Warto pochwalić umieszczony między nimi, dość łagodny "All I've Got to Do", czy inny autorski kawałek ze strony A - "Little Child", choć niezbyt dobrym pomysłem było dodanie do niego partii harmonijki, brzmiącej (w porównaniu do np. delikatnie starszego "Love Me Do") trochę archaicznie. Dużo przebojowości ma w sobie "Hold Me Tight", który został nagrany już na poprzedni longplay, jednak na potrzeby drugiego dzieła został zarejestrowany (przynajmniej) raz jeszcze. Warty uwagi jest jeszcze typowo beatlesowski "Not a Second Time", z kolei niezmiernie wesoły, śpiewający przez Starra "I Wanna Be Your Man" stanowi najmniej ciekawy punkt krążka.
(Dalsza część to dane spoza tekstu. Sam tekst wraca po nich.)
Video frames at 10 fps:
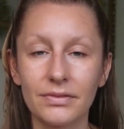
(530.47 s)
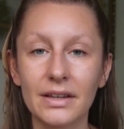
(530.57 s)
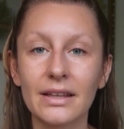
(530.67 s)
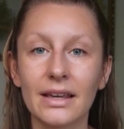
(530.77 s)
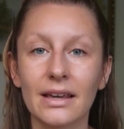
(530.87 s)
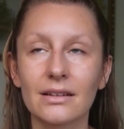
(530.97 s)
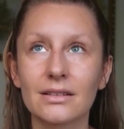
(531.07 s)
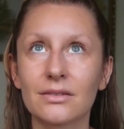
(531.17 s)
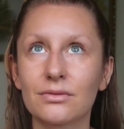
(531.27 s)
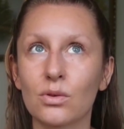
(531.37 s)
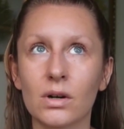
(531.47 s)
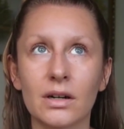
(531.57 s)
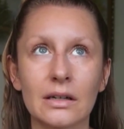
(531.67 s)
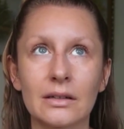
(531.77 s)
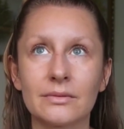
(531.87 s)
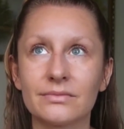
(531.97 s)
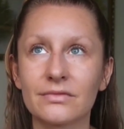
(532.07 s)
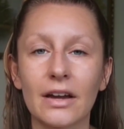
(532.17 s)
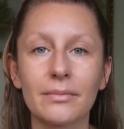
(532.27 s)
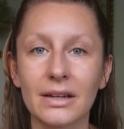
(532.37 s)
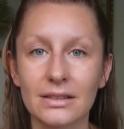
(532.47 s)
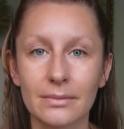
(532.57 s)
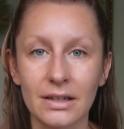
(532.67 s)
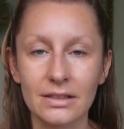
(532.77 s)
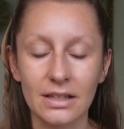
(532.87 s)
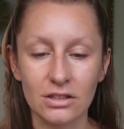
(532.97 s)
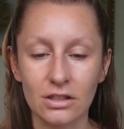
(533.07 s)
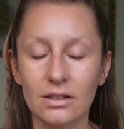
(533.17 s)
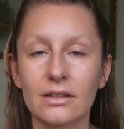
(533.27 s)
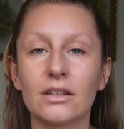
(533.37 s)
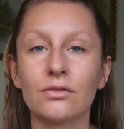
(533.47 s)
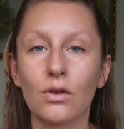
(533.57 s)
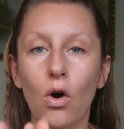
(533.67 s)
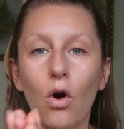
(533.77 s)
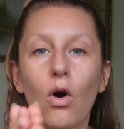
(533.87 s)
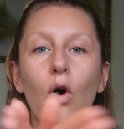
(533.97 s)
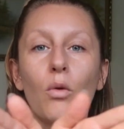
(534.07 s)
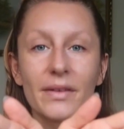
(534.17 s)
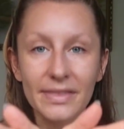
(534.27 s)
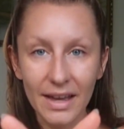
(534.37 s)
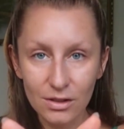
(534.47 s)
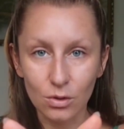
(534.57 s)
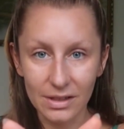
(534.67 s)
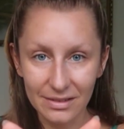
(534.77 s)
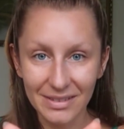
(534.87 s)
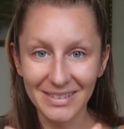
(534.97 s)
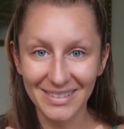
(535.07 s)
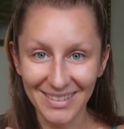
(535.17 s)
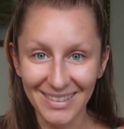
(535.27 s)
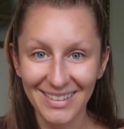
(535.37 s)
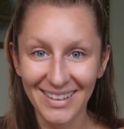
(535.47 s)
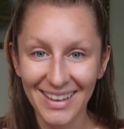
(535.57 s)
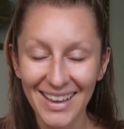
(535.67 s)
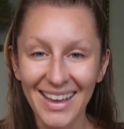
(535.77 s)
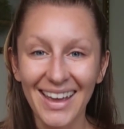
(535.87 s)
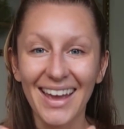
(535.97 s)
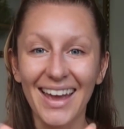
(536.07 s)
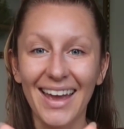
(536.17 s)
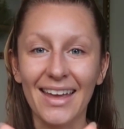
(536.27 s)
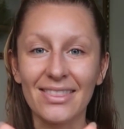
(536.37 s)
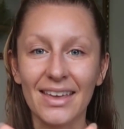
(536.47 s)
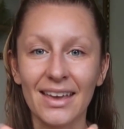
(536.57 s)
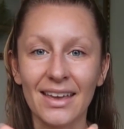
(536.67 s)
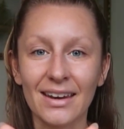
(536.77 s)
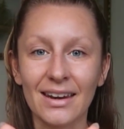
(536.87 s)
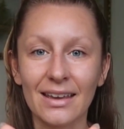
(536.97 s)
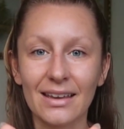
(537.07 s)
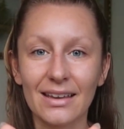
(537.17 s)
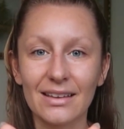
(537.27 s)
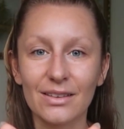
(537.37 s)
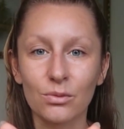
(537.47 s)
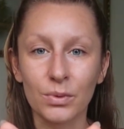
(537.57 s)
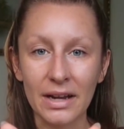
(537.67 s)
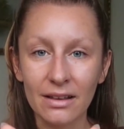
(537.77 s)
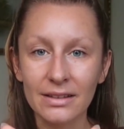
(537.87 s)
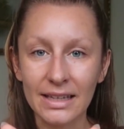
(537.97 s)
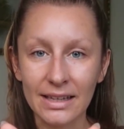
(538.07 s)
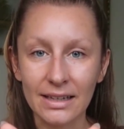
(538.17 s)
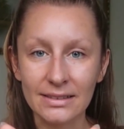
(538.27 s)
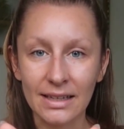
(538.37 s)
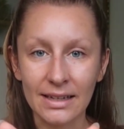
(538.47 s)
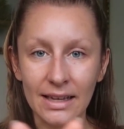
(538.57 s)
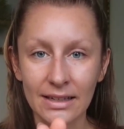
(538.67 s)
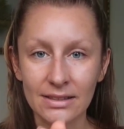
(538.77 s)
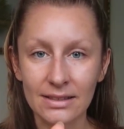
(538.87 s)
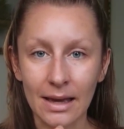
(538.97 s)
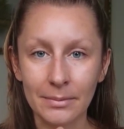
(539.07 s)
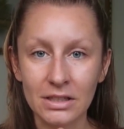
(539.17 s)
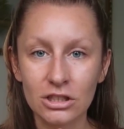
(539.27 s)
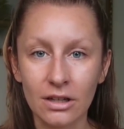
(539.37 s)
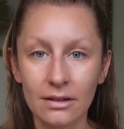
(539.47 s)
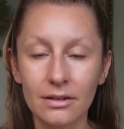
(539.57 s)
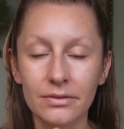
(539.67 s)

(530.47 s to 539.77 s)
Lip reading: feeling it for 5 minutes of meditation, you've opened that door and then reality kicks in and you slam it shut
Nie mam pojęcia czy to przez wokal perkusisty czy nie, ale akurat śpiewane przez niego utwory prawie zawsze należą do tych mniej atrakcyjnych chwil na wydawnictwach zespołu. O dziwo, "I Wanna Be Your Man" został wcześniej wydany na singlu przez... The Rolling Stones, a samą kompozycję Lennon i McCartney ukończyli podczas gdy w tym samym pokoju, w którym przebywali, rozmawiali ze sobą Mick Jagger i Keith Richards.
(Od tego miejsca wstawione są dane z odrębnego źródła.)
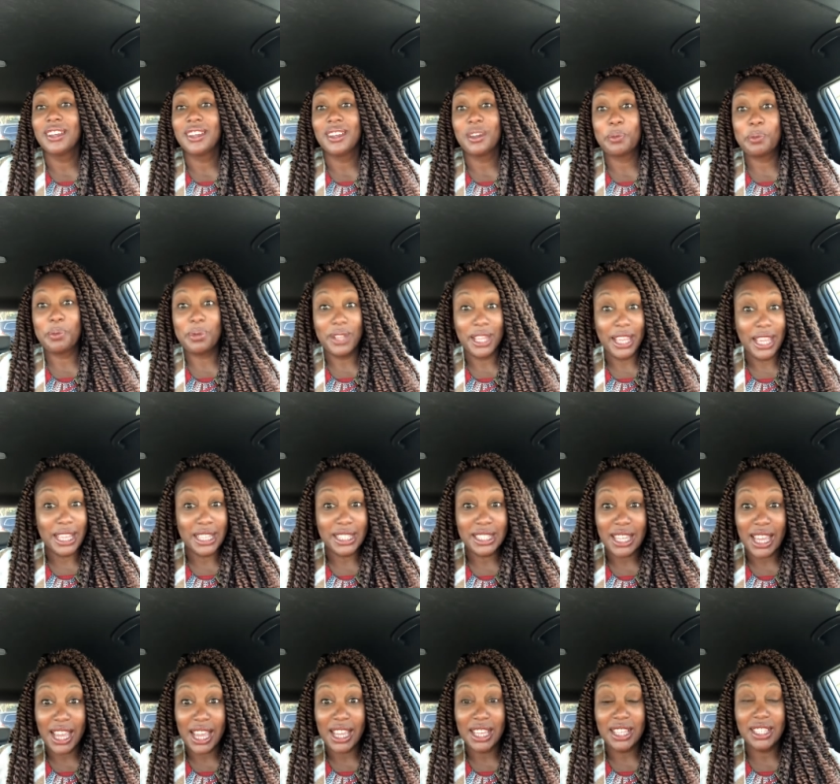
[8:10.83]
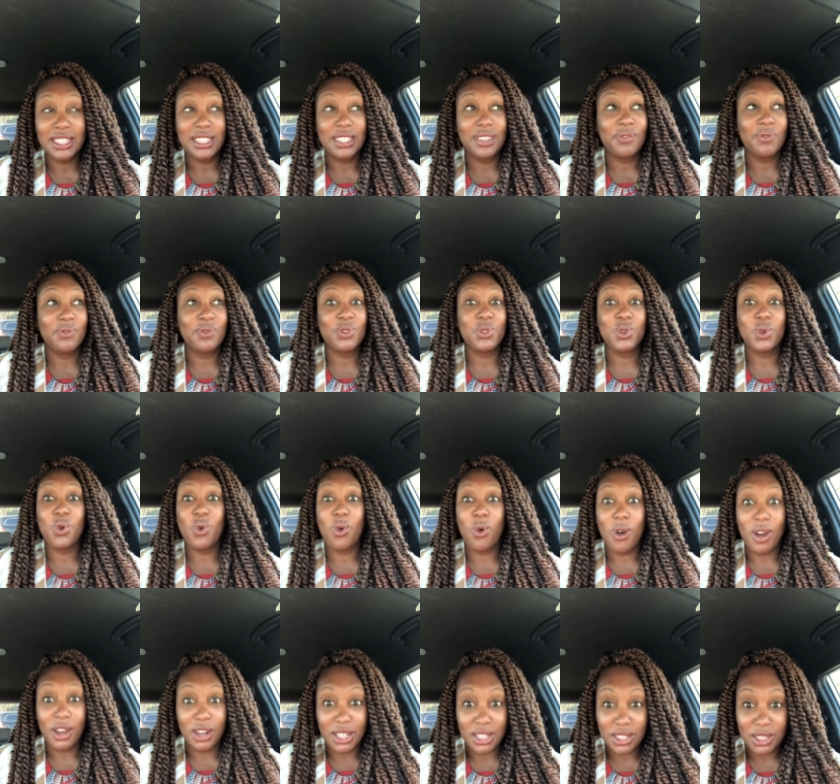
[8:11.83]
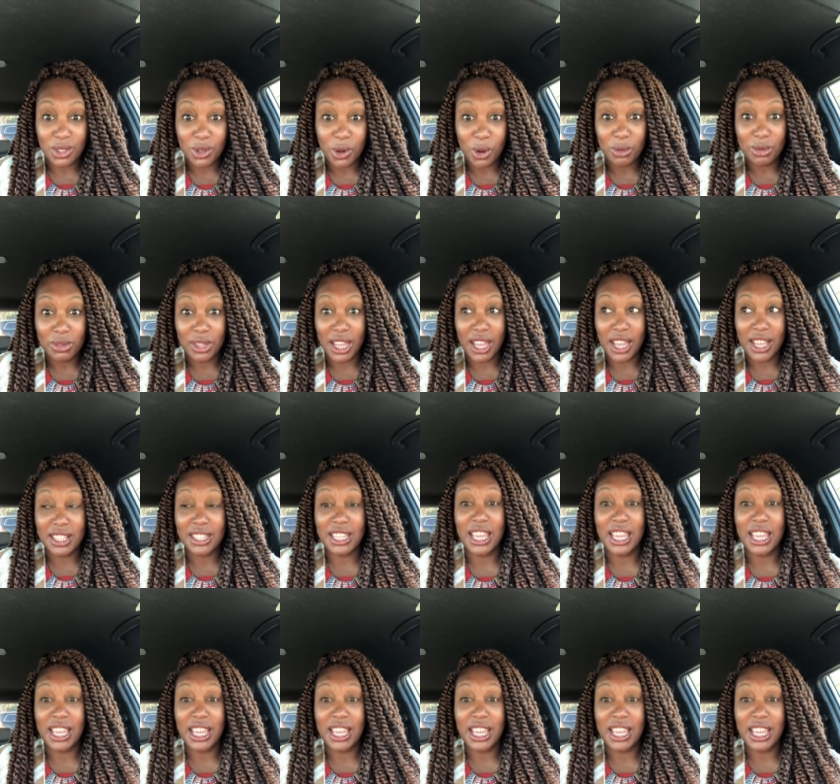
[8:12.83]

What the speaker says: plan dates, do all these dope things.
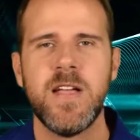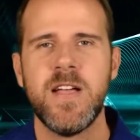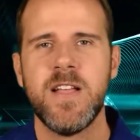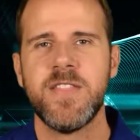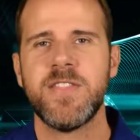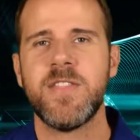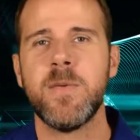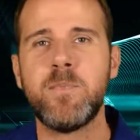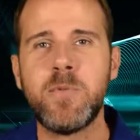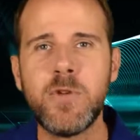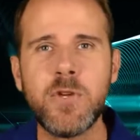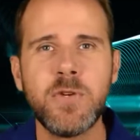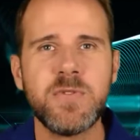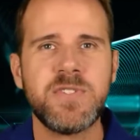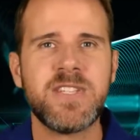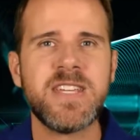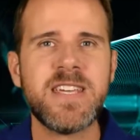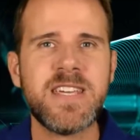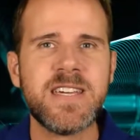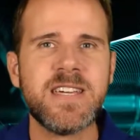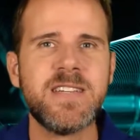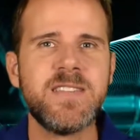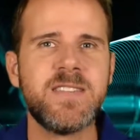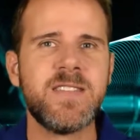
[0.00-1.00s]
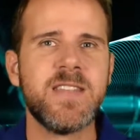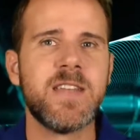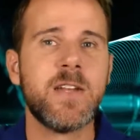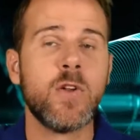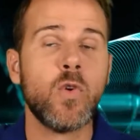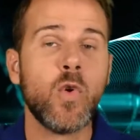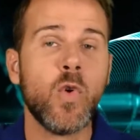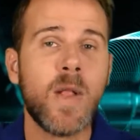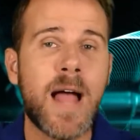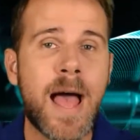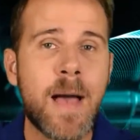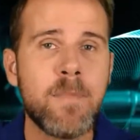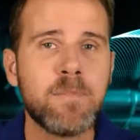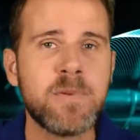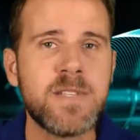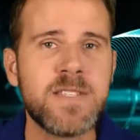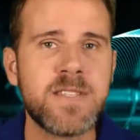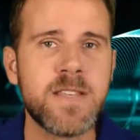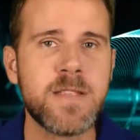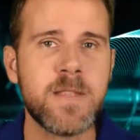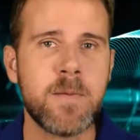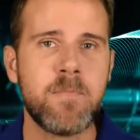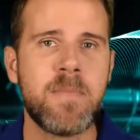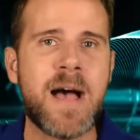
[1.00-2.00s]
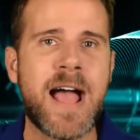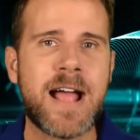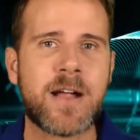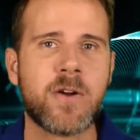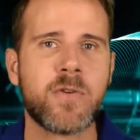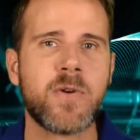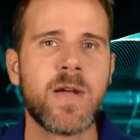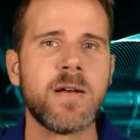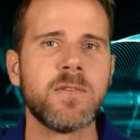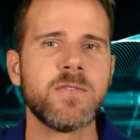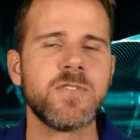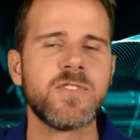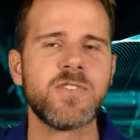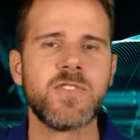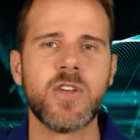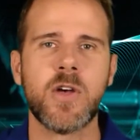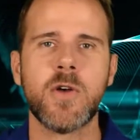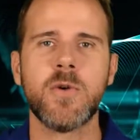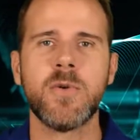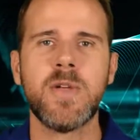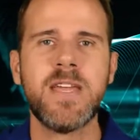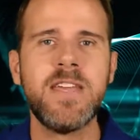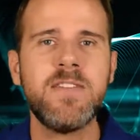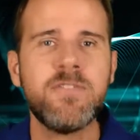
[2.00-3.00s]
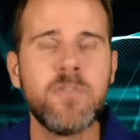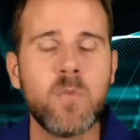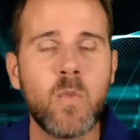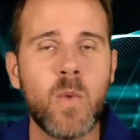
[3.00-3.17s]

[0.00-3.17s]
The beauty is that it all happens in the background. So even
"With the Beatles" to stylistycznie płyta pokrewna względem debiutu i przygotowana według takiej samej receptury. Przez podobny charakter i brak eksperymentów aranżacyjnych nie stanowi ona kroku naprzód, a wręcz wypada nieco słabiej względem poprzednika. Niektóre melodie nie są już tak wyraziste, przez co nie zapadają w pamięć, a ponadto brak w nim tak powalającego wykonania, jak w przypadku "Twist and Shout". Mimo to, znajdują się tutaj mocne punkty, a określony poziom całości zostaje zachowany. Jestem pewien, że w 1963 roku longplay robił o wiele większe wrażenie niż obecnie, ale nawet po 55 latach od jego wydania można do niego powrócić bez poczucia żenady. W końcu to The Beatles.

Moja ocena - 7/10

Lista utworów:
01. It Won't Be Long (John Lennon, Paul McCartney)
02. All I've Got to Do (John Lennon, Paul McCartney)
03. All My Loving (John Lennon, Paul McCartney)
04. Don't Bother Me (George Harrison)
05. Little Child (John Lennon, Paul McCartney)
06. Till There Was You (Meredith Willson)
07. Please Mister Postman (Robert Bateman, Georgia Dobbins, William Garrett, Freddie Gorman, Brian Holland)
08. Roll Over Beethoven (Chuck Berry)
09. Hold Me Tight (John Lennon, Paul McCartney)
10. You Really Got a Hold on Me (Smokey Robinson)
11. I Wanna Be Your Man (John Lennon, Paul McCartney)
12. Devil in Her Heart (Richard Drapkin)
13. Not a Second Time (John Lennon, Paul McCartney)
14. Money (That's What I Want) (Janie Bradford, Berry Gordy)

1 komentarz:

  1. Kontynuacja udanego debiutu, dla mnie tak samo udana jak sam debiut. W szczególności następny przebojowy otwieracz "It Won't Be Long", "All My Loving" i też mój ulubiony "Money (That's What I Want)" a "Little Child" mogli sobie podarować.